Já para os diáconos, a lista é mais sucinta. Basta que sejam sejam honestos, não de língua dobre, não dados a muito vinho, não cobiçosos de torpe ganância, que guardem o mistério da fé numa consciência pura, sejam maridos de uma só mulher e governem bem a seus filhos e suas próprias casas.

Para as esposas – supõe-se dos bispos e dos diáconos – é exigido que sejam honestas, não maldizentes, sóbrias e fiéis em tudo.

Paulo não fala dos presbíteros. Provavelmente, na comunidade de Timóteo, não havia presbíteros. Como todos sabemos, no início do cristianismo, as funções ministeriais variavam de uma comunidade para outra e de uma região para outra.

O que me chamou atenção ao ler este texto hoje foi a tranquilidade com que Paulo fala que os bispos e os diáconos deveriam ser marido de uma mulher. Talvez houvesse nas comunidades bispos e diáconos com várias mulheres. No mundo mediterrâneo do tempo de Paulo, a poligamia era habitual e aceita pela sociedade. E, pelo que indica a carta, algumas comunidades cristãs também a aceitavam como natural.

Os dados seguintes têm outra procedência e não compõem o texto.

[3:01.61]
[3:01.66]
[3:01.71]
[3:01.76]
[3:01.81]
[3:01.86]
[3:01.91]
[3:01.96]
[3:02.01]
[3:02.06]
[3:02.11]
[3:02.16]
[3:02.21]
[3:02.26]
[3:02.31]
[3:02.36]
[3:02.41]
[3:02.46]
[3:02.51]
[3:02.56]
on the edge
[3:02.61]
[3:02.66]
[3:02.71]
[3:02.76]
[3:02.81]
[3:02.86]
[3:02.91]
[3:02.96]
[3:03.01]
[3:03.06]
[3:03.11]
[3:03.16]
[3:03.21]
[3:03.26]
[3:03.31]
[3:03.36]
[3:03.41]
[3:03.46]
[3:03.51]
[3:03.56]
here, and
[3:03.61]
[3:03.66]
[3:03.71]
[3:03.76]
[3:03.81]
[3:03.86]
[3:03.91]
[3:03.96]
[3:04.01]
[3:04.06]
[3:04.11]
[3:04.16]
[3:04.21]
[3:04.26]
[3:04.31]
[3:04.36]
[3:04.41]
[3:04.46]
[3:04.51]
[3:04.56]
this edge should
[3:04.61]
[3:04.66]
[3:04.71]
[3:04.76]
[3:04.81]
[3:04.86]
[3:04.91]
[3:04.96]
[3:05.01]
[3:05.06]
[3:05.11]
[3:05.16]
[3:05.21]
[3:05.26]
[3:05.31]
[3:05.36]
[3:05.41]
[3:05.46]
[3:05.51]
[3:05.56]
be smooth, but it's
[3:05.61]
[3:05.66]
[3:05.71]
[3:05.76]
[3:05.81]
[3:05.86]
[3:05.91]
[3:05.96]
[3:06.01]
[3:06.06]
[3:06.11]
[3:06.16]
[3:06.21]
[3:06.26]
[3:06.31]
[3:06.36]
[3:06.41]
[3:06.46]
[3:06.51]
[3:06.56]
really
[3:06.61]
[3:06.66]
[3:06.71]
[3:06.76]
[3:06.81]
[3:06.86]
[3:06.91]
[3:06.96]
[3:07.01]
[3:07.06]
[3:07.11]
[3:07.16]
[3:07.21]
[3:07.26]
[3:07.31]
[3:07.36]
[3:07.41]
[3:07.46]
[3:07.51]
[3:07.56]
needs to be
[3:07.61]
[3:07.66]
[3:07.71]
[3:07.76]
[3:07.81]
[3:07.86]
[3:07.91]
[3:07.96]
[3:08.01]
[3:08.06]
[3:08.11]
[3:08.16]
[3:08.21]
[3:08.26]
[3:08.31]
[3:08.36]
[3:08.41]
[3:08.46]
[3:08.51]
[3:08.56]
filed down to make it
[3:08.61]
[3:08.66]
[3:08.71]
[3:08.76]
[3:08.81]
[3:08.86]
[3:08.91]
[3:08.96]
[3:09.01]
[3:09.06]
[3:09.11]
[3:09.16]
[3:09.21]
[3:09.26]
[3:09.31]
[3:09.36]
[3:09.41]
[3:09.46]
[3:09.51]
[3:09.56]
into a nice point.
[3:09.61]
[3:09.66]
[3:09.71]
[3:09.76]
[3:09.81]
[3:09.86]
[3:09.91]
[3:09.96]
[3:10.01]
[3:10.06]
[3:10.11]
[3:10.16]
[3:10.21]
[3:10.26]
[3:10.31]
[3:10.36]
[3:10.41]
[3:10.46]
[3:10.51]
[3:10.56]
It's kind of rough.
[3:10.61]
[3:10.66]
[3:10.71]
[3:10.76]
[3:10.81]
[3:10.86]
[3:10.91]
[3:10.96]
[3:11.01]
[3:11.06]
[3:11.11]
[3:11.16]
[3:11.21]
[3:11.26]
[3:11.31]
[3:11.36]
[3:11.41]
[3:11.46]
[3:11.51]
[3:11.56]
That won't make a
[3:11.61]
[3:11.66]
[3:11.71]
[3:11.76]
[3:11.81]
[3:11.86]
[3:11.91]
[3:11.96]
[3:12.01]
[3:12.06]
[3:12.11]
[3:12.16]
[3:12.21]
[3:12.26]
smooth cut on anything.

Paulo, a partir de sua experiência pastoral, recomenda que os ministros da comunidade sejam marido de uma mulher e não de várias. Ele não rejeita o matrimônio para os ministros das comunidades. Ele não vê nenhum empecilho teológico para que bispos e diáconos sejam casados e tenham filhos. Mais tarde, com o passar do tempo e também por razões pastorais, a igreja convirá que bispos e presbíteros não sejam escolhidos dentre os homens casados e, depois de ordenados, não possam contrair matrimônio. É assim que estabelece o direito do Rito Latino da Igreja Católica Apostólica Romana. Outras Igrejas e outros ritos dentro da própria Igreja Católica Apostólica Romana estabelecem isso diferentemente podendo conferir-se a ordenação a homens casados. Tudo assim bem simples! Tão simples quanto Paulo em sua Primeira Carta a Timóteo: casado ou solteiro, o importante é que o ministro tenha condições humanas para ser respeitado pela comunidade no encargo de conduzir a comunidade nos desígnios de Deus.

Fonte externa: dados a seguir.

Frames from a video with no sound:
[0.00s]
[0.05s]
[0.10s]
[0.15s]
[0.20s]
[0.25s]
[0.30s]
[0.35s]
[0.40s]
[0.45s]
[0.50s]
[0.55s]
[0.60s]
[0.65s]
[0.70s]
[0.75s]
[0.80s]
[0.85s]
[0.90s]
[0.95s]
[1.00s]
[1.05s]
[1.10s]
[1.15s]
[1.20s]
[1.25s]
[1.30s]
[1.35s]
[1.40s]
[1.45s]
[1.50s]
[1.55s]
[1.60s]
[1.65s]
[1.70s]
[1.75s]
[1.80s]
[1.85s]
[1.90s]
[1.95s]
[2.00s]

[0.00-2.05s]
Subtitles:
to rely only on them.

Se seguirmos a tradição mais antiga da Igreja, que é a consignada nas cartas paulinas, não há problema nenhum em que os ministros das comunidades – inclusive o bispo – sejam casados. Por outro lado, se olharmos a evolução histórica da Igreja, em um determinado momento chegou-se à conclusão de que bispos e presbíteros não fossem homens casados. E isso também tem que ser considerado como tradição. Mas, como a Igreja não é só tradição, mas é também caminho em direção ao desígnio futuro que Deus para ela estabeleceu – pelo menos é o que diz a Lumen Gentium – cabe-nos também perguntar: o que é melhor para o futuro da Igreja no que tange à legislação que regra a ordenação dos ministros para a comunidade?

Uma pergunta que, esperamos, o Sínodo sobre a Sinodalidade tenha a coragem e determinação de responder.